There are too many cases of people being paid several millions of rands out of limited government funds to deliver a service or product that could have cost a lot less had it been purchased in the open market and allowed the government department involved to stretch its budget a lot further in order to deliver more services to the people of South Africa.

To regain domestic and global confidence and to grow a truly inclusive economy, South Africa needs a new deal. This new deal must include a restructured Eskom, as promised by President Ramaphosa, and a bigger acceptance of the role that must be played by economic and sectoral disruptors such as Independent Power Producers and renewable energy.    

The country also needs small businesses, which are good for any economy, as they contribute massively to the reduction of unemployment and poverty, instead of a community of "rebranders" and "resellers" who add no value.

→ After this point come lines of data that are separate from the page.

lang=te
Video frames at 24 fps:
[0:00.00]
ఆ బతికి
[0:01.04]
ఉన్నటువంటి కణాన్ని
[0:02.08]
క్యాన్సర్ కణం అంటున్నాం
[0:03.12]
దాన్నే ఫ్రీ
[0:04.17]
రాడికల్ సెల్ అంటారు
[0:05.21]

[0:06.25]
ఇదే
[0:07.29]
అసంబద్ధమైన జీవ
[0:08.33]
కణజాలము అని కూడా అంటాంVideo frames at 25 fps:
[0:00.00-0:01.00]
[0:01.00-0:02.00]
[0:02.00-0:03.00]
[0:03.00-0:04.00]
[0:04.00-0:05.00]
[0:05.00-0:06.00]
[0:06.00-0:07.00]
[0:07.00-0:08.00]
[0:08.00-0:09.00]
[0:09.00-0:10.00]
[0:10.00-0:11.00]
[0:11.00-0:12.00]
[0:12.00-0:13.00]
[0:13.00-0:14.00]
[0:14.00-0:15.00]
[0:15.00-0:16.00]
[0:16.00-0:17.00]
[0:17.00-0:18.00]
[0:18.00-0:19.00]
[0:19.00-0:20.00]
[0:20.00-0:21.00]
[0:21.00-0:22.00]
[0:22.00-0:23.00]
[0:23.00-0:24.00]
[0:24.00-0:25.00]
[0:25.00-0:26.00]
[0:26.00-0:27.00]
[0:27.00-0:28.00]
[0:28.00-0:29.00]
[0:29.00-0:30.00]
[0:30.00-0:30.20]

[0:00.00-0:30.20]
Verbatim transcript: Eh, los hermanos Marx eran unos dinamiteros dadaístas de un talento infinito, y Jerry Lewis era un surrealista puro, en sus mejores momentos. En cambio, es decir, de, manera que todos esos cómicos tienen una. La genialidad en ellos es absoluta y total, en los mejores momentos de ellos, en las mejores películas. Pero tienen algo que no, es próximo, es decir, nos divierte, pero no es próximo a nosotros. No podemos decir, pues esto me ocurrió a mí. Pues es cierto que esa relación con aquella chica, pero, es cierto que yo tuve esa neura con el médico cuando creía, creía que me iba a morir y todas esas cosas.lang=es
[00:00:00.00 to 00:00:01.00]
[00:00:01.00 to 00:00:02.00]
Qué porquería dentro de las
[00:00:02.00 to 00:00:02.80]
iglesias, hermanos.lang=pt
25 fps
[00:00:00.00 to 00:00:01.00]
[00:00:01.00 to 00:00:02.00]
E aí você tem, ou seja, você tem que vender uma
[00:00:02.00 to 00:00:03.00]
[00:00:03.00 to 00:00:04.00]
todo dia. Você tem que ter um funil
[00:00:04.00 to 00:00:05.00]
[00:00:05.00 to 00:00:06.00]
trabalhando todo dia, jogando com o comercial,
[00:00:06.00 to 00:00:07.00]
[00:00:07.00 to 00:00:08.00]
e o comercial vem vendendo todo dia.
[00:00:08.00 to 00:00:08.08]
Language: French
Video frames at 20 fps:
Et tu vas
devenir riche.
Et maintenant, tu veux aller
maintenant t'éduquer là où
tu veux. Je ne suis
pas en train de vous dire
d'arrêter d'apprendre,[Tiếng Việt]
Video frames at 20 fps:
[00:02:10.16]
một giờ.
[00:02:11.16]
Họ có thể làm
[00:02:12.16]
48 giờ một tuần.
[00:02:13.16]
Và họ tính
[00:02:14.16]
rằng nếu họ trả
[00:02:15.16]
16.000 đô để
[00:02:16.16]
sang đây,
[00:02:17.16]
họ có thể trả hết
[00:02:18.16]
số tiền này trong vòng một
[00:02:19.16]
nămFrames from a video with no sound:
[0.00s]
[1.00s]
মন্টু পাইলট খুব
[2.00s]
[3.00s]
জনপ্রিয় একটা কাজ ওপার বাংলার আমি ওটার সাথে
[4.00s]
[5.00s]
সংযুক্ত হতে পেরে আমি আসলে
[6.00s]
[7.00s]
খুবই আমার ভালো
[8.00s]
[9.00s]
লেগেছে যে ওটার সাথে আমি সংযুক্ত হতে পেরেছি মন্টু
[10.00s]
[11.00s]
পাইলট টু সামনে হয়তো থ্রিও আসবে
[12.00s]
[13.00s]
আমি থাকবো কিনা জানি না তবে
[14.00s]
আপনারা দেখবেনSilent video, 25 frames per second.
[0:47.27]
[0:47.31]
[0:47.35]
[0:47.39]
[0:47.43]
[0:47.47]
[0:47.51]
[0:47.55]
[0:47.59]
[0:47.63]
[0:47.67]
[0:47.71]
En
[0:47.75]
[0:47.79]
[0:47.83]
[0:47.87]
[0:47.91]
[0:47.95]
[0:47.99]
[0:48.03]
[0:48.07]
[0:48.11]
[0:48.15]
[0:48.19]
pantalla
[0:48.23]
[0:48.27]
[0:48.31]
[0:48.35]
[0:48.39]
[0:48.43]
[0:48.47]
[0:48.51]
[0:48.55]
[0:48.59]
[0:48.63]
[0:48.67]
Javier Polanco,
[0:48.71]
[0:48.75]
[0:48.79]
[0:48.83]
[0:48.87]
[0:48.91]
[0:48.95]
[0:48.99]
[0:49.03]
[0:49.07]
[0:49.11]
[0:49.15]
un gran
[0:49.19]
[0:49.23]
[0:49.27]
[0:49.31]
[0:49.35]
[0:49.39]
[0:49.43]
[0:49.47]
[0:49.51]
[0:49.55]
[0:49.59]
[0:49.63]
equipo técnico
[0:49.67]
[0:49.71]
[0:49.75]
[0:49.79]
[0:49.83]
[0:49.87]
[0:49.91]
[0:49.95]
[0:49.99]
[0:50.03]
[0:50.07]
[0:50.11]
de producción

South Africa must grow its economic pie by investing in the kind of research and skills training that enables people to develop new ideas, business ideas of the future, in order to absorb more players into the economy.

In delivering the first Budget Speech of 2019, ahead of the elections, Finance Minister Tito Mboweni should be the independent thinker he's known to be and say something about structural constraints, anomalies and our bad habits.

The legacy he leaves behind should be that of articulating things that need to be said but that many, including trade unions and other reactionary groupings afraid of change, do not want to hear.

* Solly Moeng is brand reputation management adviser and CEO of strategic corporate communications consultancy DonValley Reputation Managers. Views expressed are his own.